Lötzsch has been criticized for suggesting that former employees of the Stasi, the secret police of the former East German state, should be allowed to serve in parliaments and governments. The leader of the Alliance '90/The Greens, Claudia Roth, claimed that Lötzsch wants to "sweep the past under the carpet". Lötzsch's local party group in Berlin-Lichtenberg has invited former Stasi employees and informers to speak on several occasions with her support: for instance, Erich Mielke's immediate deputy, Werner Grossmann, was invited as a speaker.
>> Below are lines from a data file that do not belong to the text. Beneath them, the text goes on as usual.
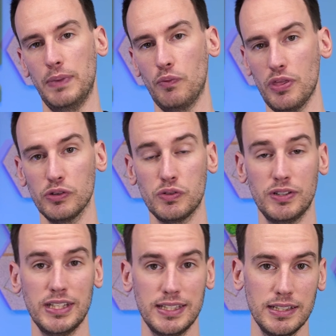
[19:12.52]
But with those
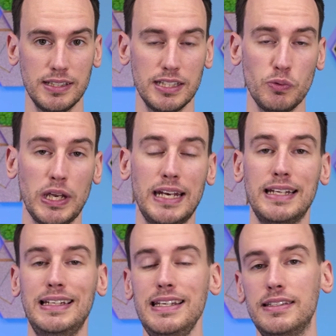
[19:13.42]
resistances, we can
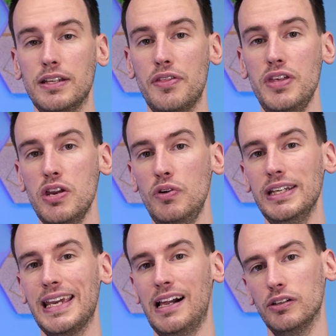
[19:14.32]
at least in theory
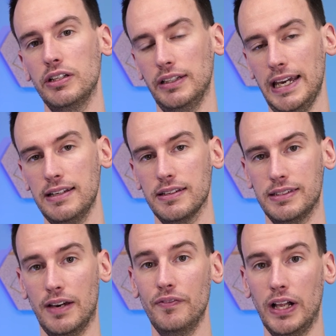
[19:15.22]
calculate
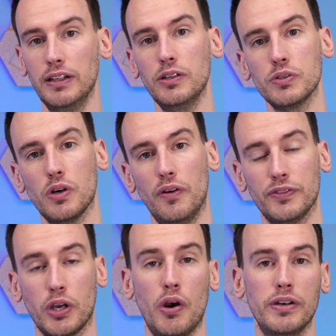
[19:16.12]
some values of
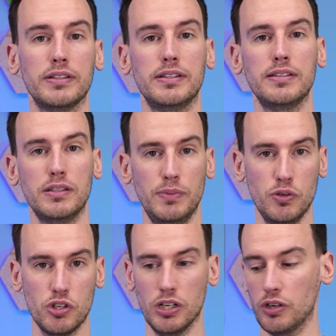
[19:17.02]
the current
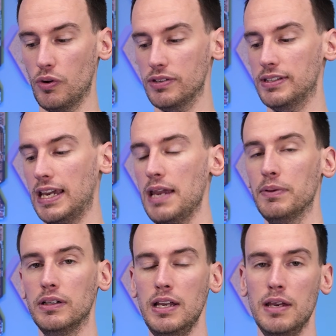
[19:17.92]
distribution across the
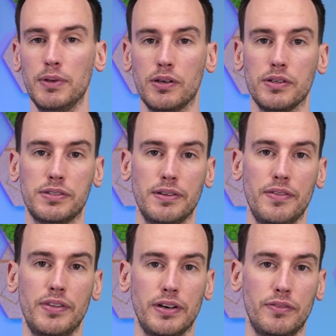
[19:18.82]
cable, because
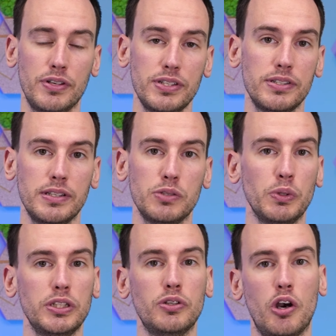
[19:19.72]
the resistance
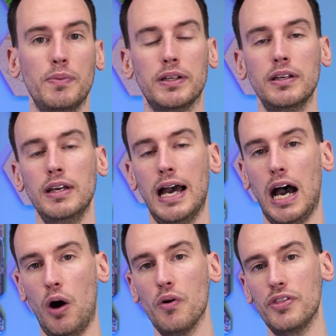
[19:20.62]
will determine
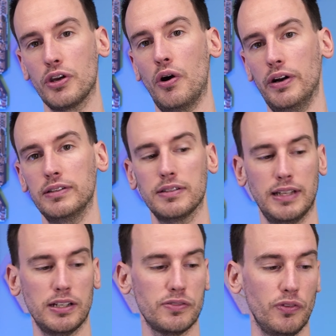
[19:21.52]
how the current
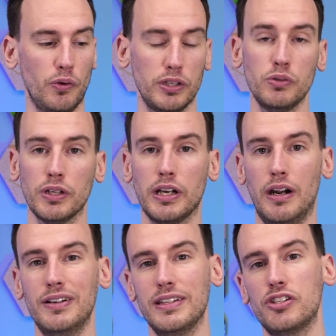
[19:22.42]
that is flowing to the
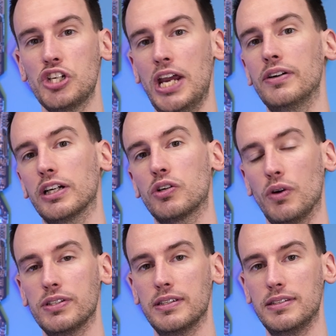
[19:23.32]
card is shared
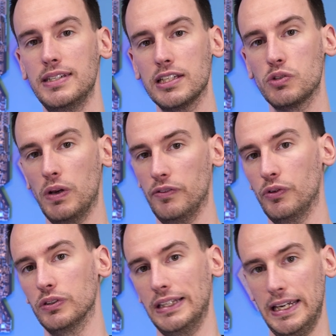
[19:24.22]
across the 6
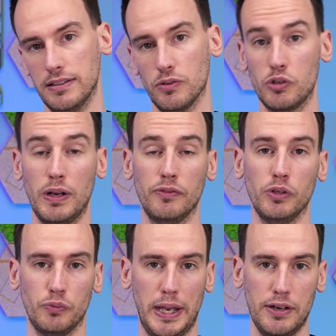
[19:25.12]
12-volt lanes or
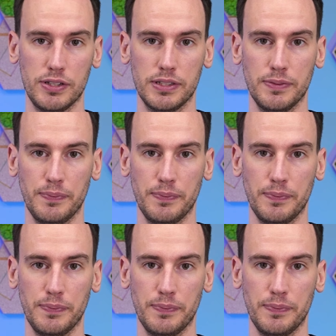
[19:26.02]
12-volt wires.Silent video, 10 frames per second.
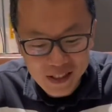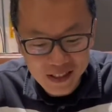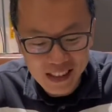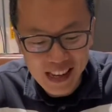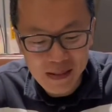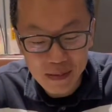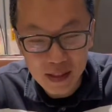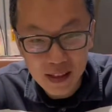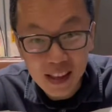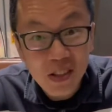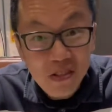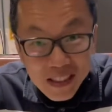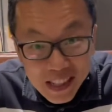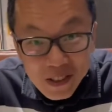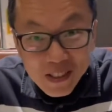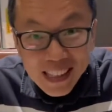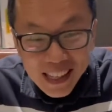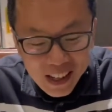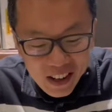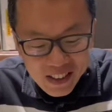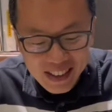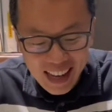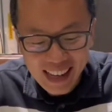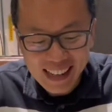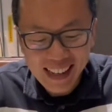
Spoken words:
clams. They're literally called that.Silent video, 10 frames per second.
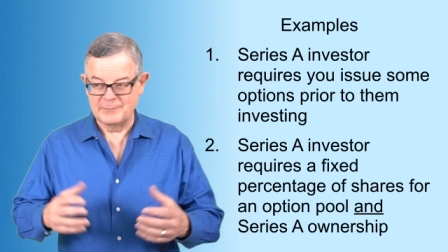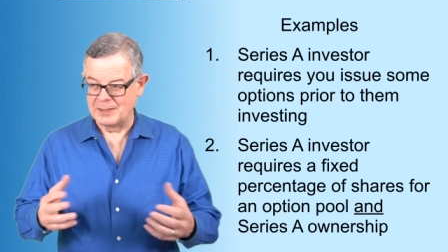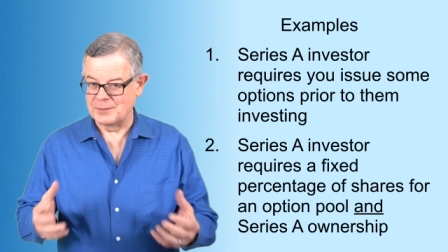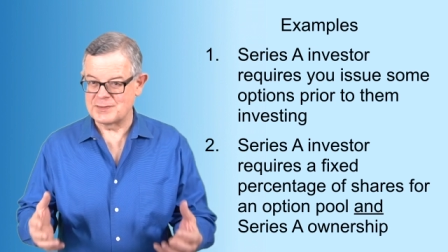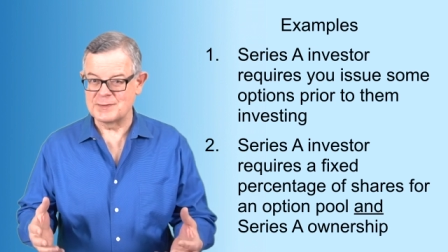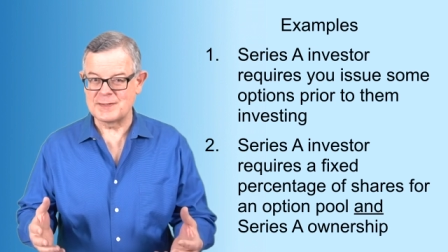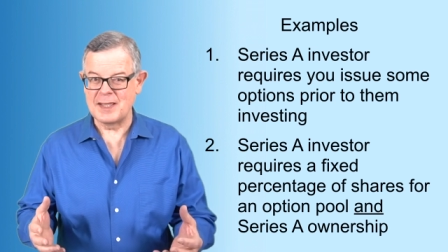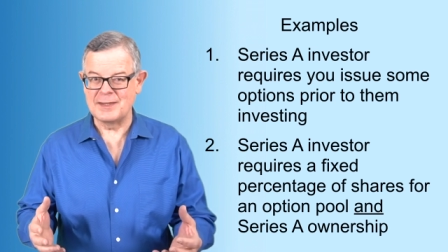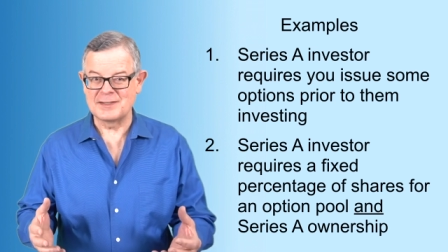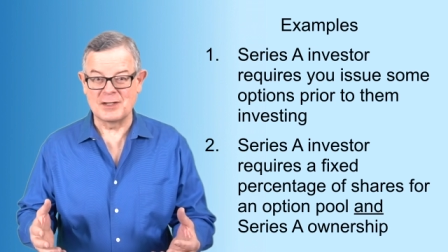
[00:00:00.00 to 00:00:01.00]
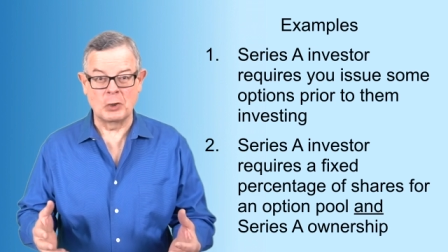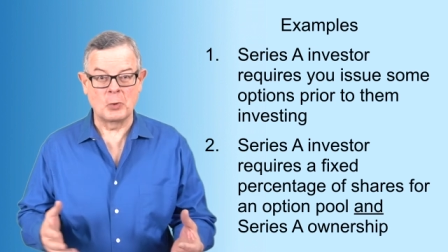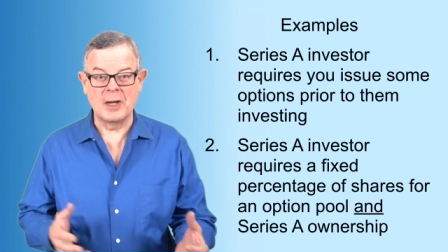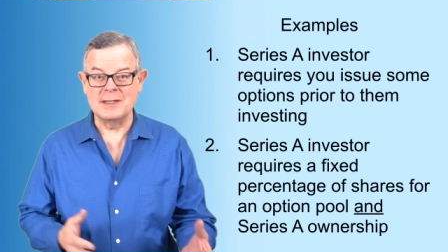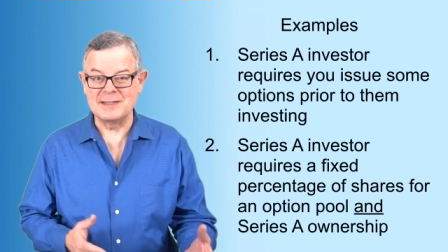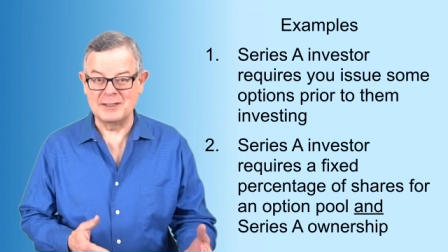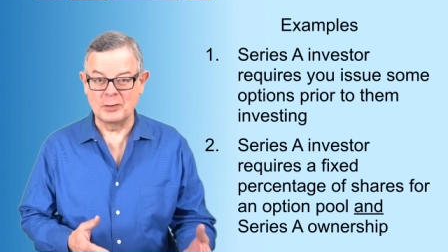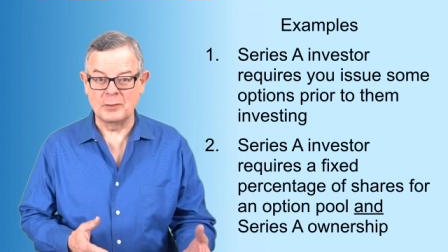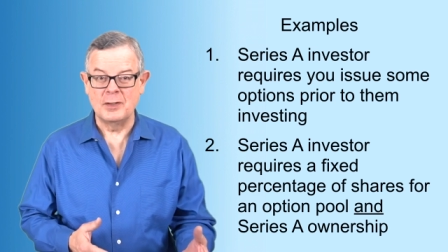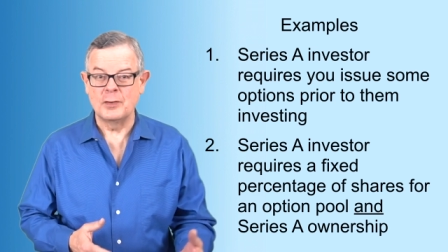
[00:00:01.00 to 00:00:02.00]
Needless to say, that's a great
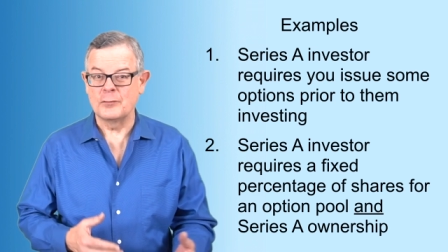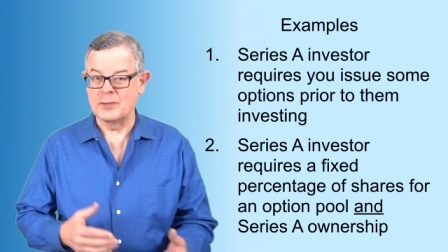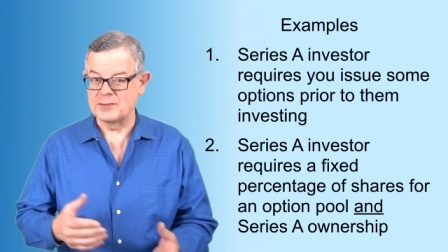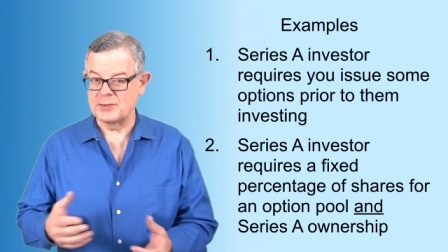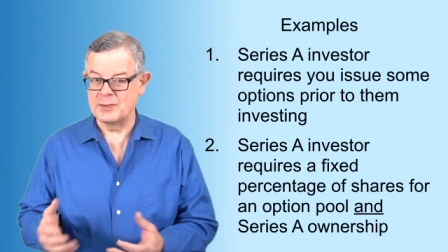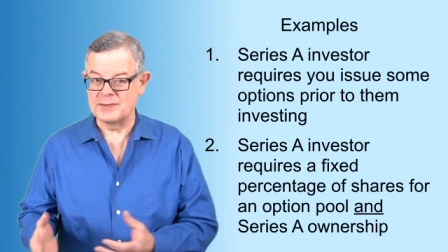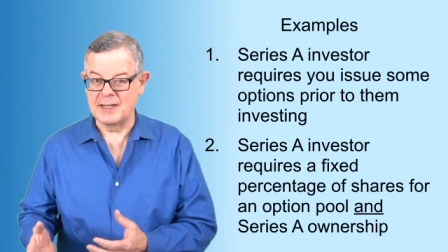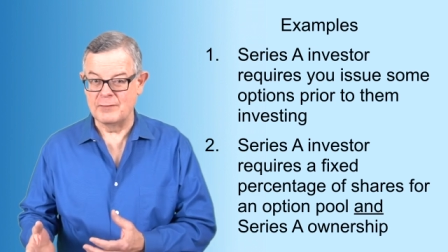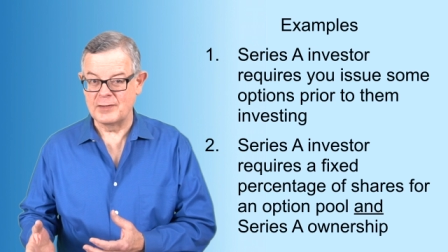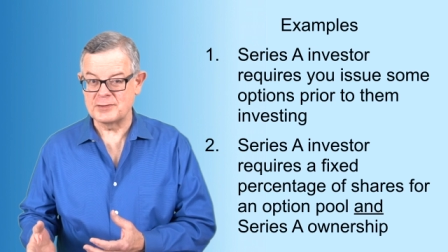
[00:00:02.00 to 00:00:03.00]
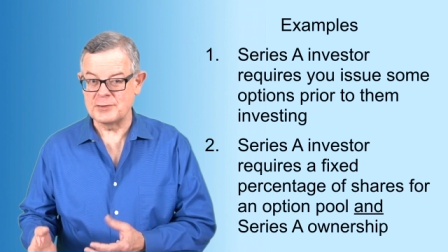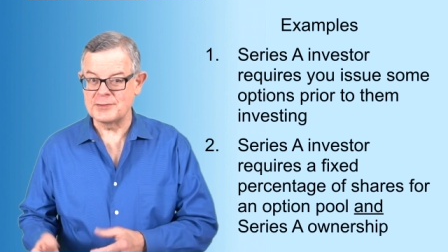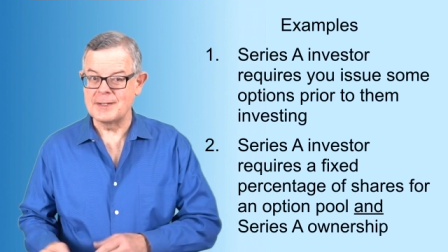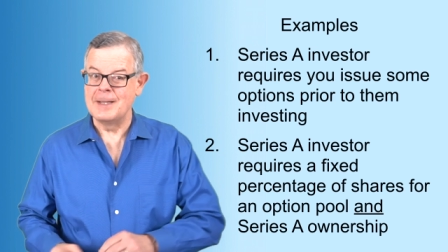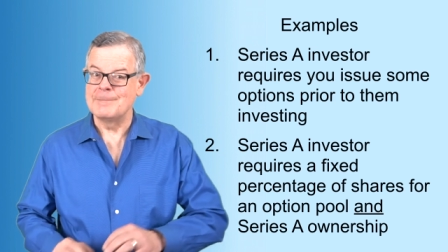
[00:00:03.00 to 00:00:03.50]
deal for the Series A investors,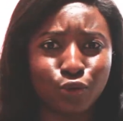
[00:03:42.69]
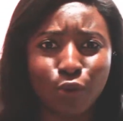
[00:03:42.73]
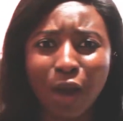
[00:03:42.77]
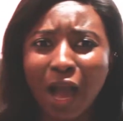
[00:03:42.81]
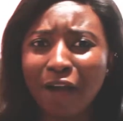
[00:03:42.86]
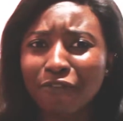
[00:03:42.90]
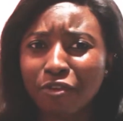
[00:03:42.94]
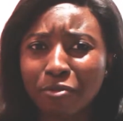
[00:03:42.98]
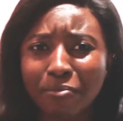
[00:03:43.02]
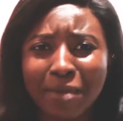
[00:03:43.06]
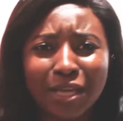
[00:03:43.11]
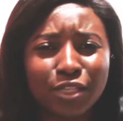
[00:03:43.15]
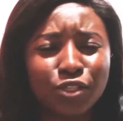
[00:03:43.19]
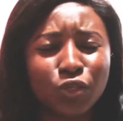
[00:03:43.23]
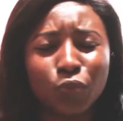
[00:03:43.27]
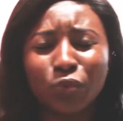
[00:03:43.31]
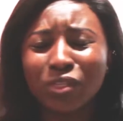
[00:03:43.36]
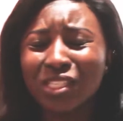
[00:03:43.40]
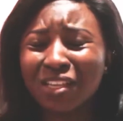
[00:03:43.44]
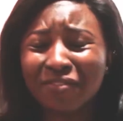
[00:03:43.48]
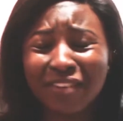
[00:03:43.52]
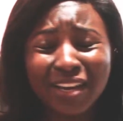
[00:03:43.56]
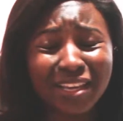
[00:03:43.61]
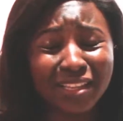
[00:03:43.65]
have a mentor,
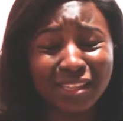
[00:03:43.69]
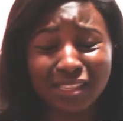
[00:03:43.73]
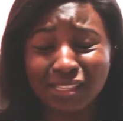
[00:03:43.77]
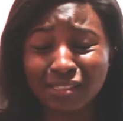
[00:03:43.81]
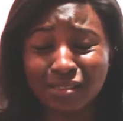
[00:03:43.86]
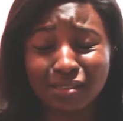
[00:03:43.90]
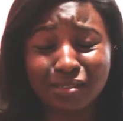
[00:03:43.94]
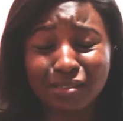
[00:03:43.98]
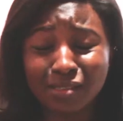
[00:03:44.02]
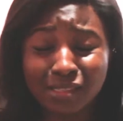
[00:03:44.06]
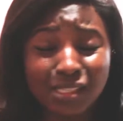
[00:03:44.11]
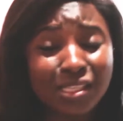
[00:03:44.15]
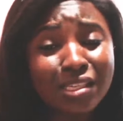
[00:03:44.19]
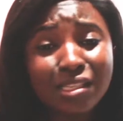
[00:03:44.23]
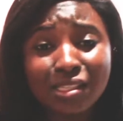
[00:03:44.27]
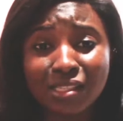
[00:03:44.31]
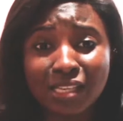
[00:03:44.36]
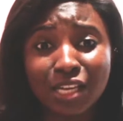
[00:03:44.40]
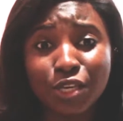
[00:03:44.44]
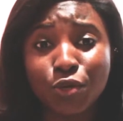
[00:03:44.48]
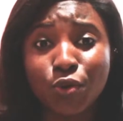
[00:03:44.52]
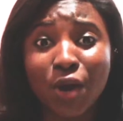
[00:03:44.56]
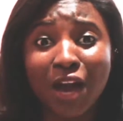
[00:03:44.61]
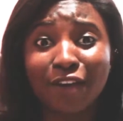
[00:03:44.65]
whatever it is
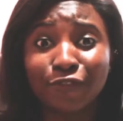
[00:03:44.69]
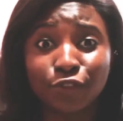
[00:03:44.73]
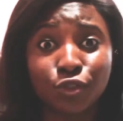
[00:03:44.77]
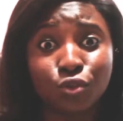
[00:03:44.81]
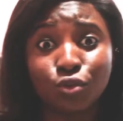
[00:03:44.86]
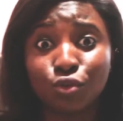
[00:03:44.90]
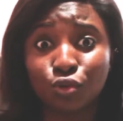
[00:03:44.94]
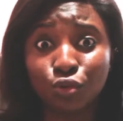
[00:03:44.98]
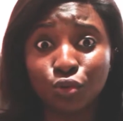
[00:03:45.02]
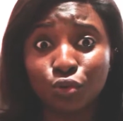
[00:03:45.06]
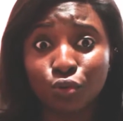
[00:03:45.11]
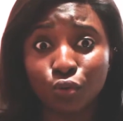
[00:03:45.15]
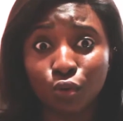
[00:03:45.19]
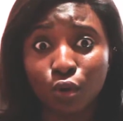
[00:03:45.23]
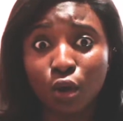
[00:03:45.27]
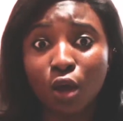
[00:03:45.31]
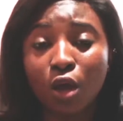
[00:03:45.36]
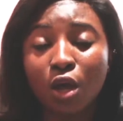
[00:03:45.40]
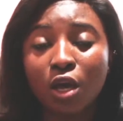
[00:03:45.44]
that you have to do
Green member of parliament Wolfgang Wieland criticized her for appearing as a speaker before a revisionist association, the Initiativgemeinschaft zum Schutz der sozialen Rechte (tr. the Community Initiative for the Protection of the Social Rights).

== Personal life ==
Lötzsch was married to Ronald Lötzsch (1931–2018), who in 2010 was revealed to have been an unofficial collaborator for the Stasi.